Repeat all the lines below exactly, but omit the pictures.

#### Stored data ####

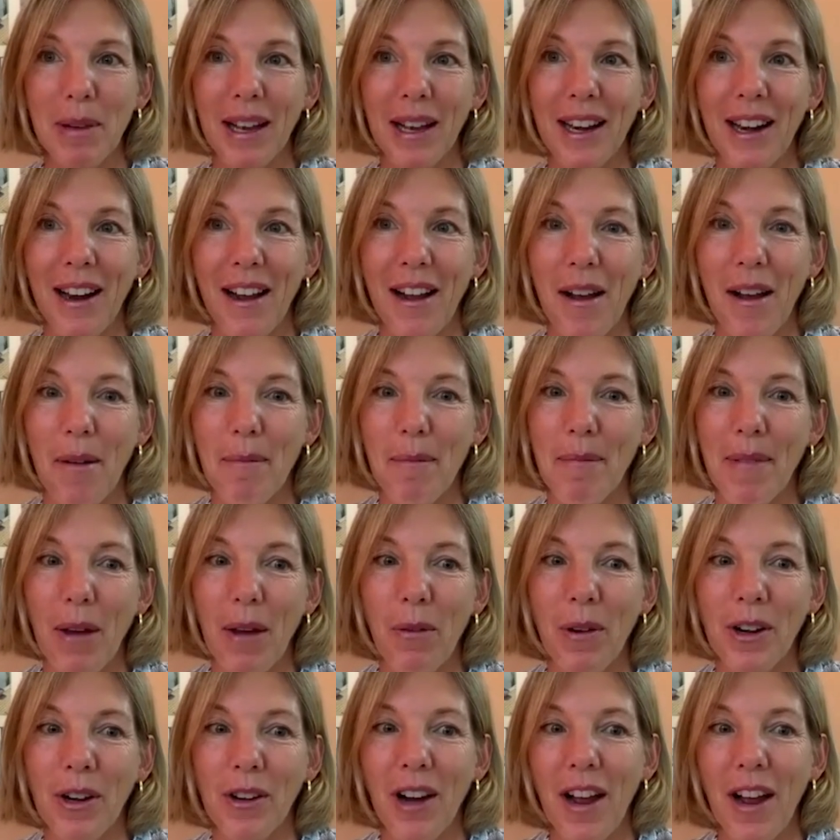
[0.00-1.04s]
But I
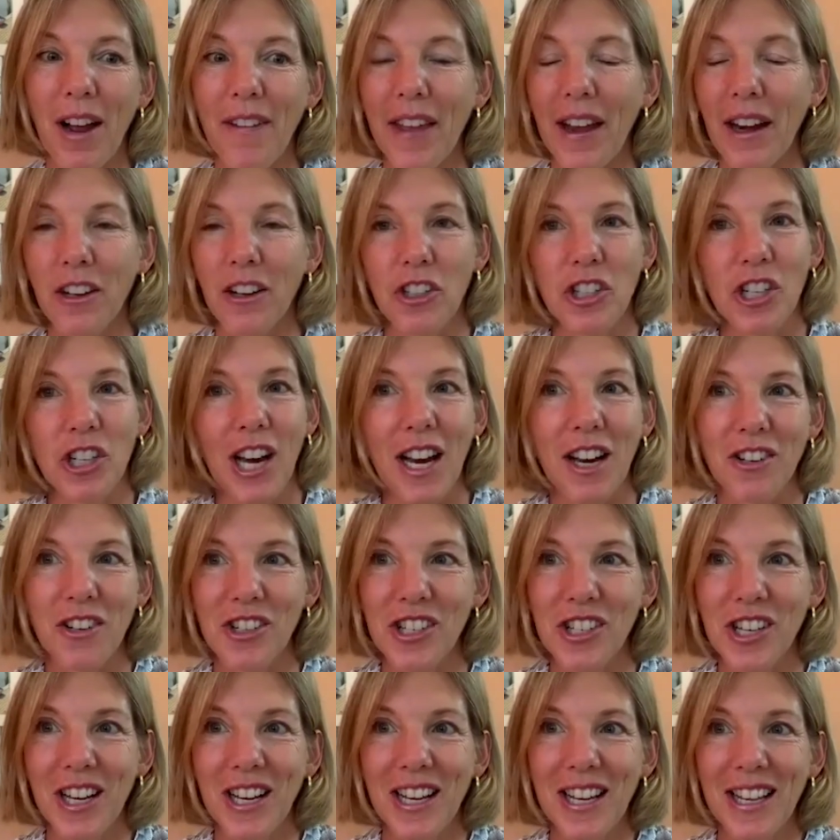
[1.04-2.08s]
wonder how that'll
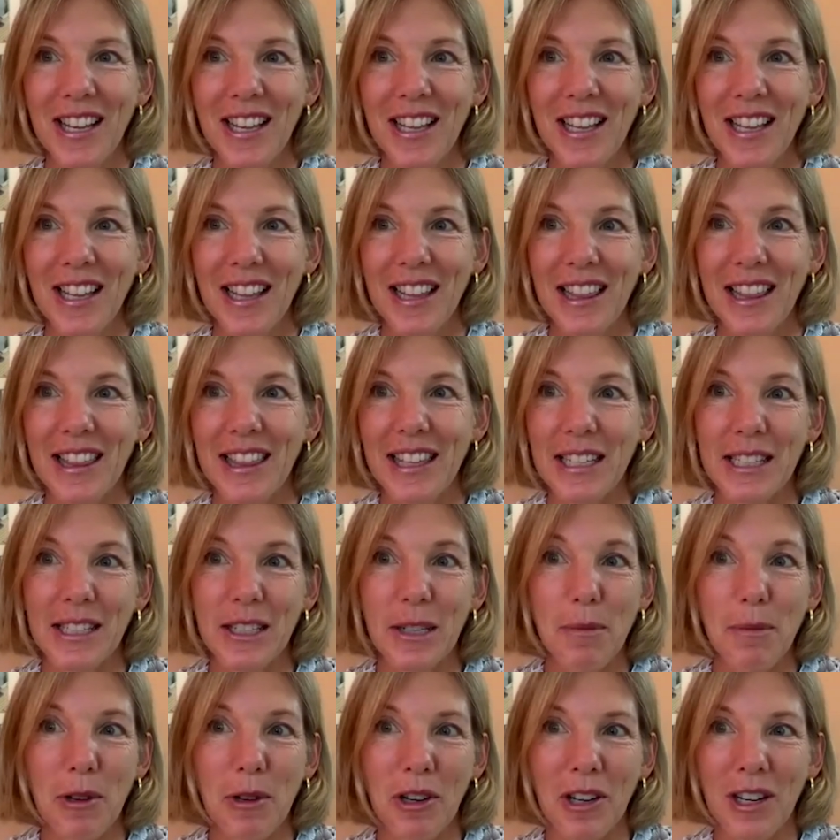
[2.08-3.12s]
change these
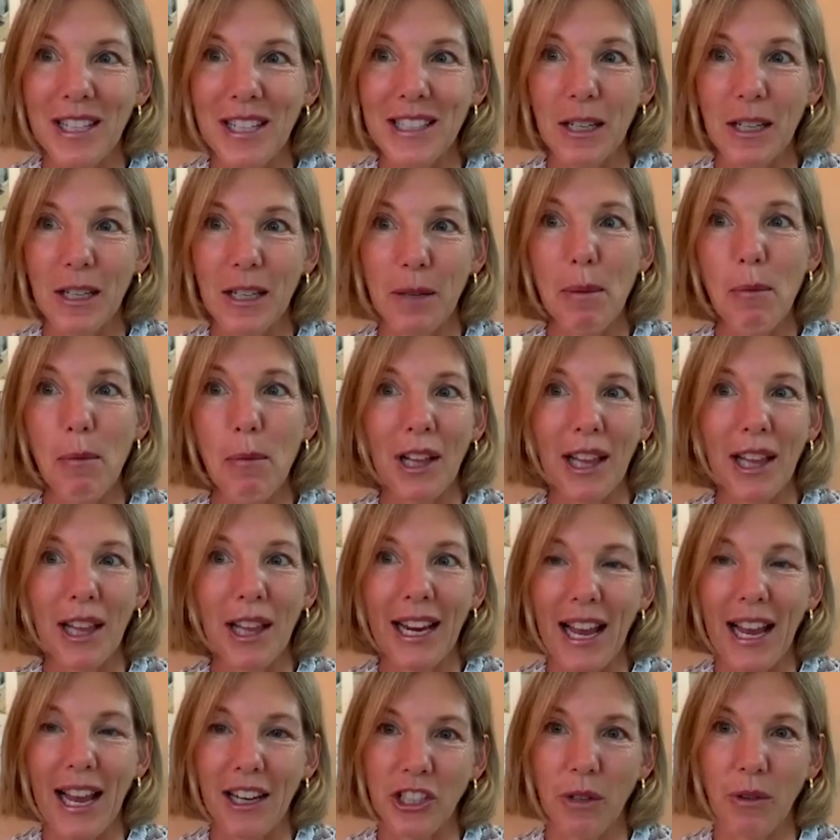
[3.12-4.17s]
communities. It'll be more
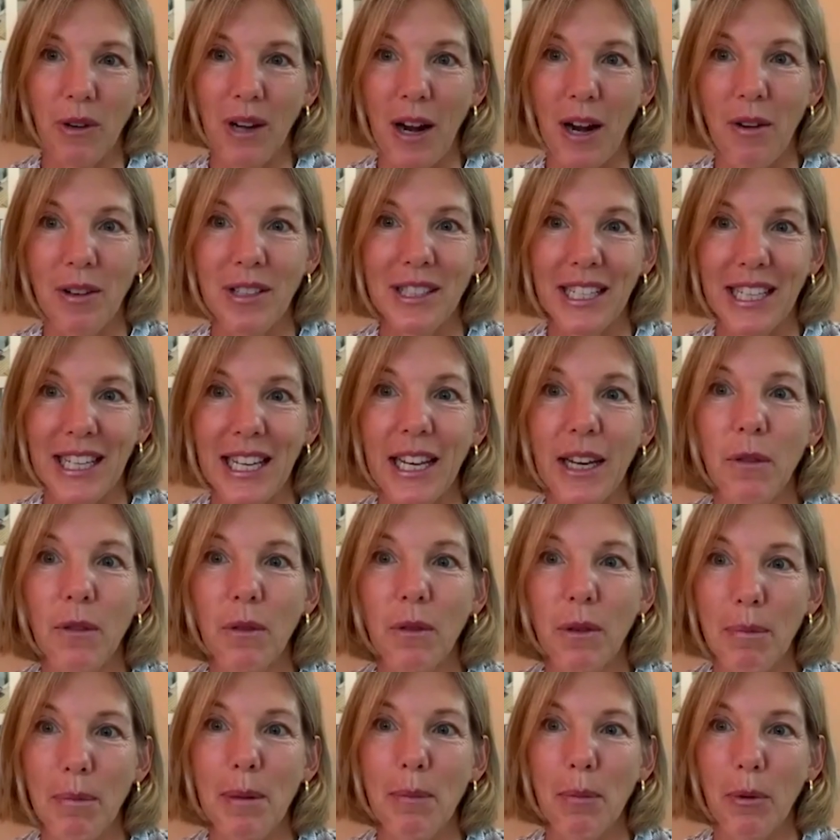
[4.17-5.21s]
like actually when I was a kid,
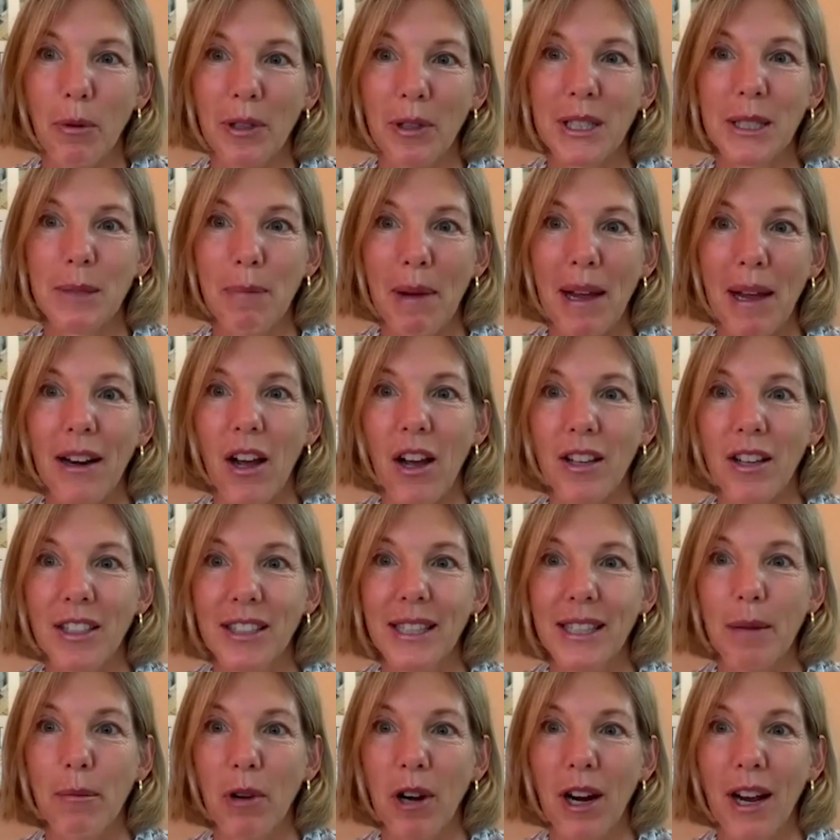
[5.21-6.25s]
when people would spend all
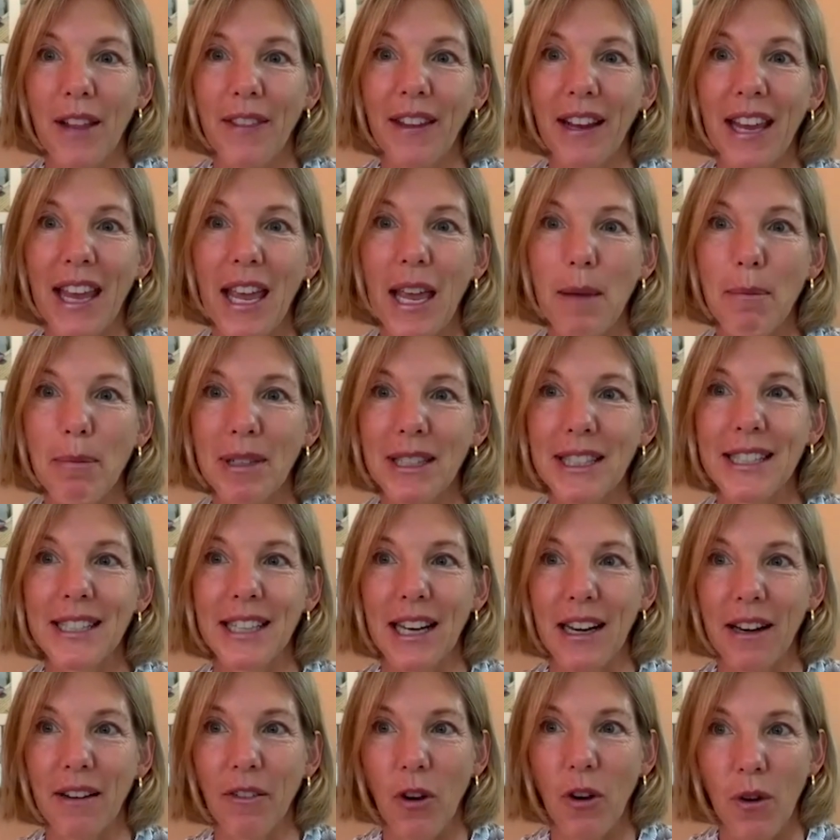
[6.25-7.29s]
summer on the Cape
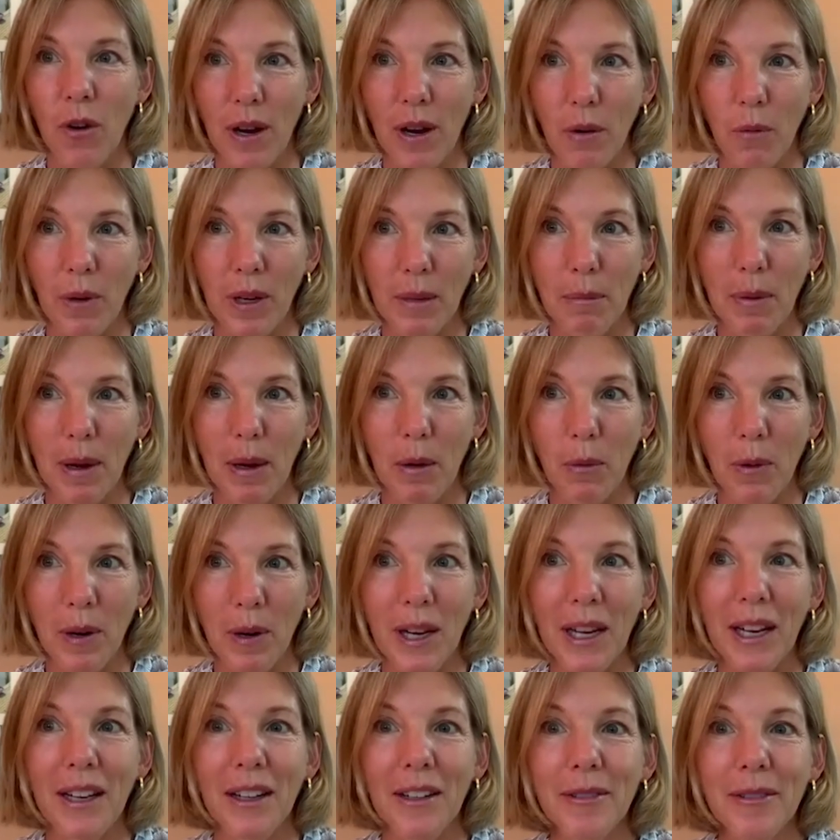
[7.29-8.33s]
instead of going week by
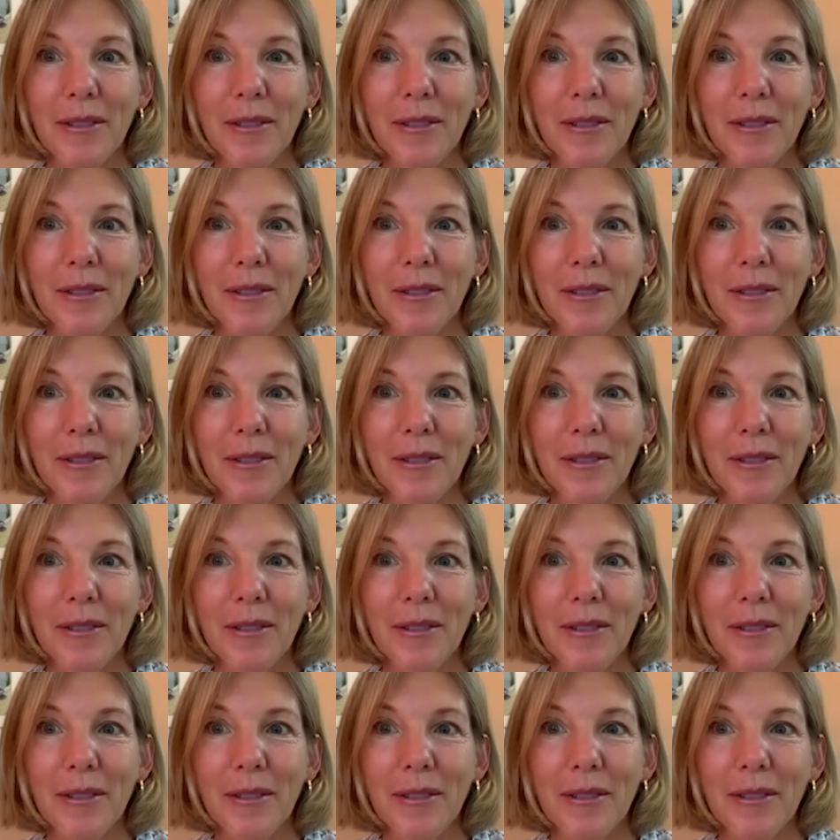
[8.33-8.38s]
week.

####

_Answer for this exercise_:
[0.00-1.04s]
But I
[1.04-2.08s]
wonder how that'll
[2.08-3.12s]
change these
[3.12-4.17s]
communities. It'll be more
[4.17-5.21s]
like actually when I was a kid,
[5.21-6.25s]
when people would spend all
[6.25-7.29s]
summer on the Cape
[7.29-8.33s]
instead of going week by
[8.33-8.38s]
week.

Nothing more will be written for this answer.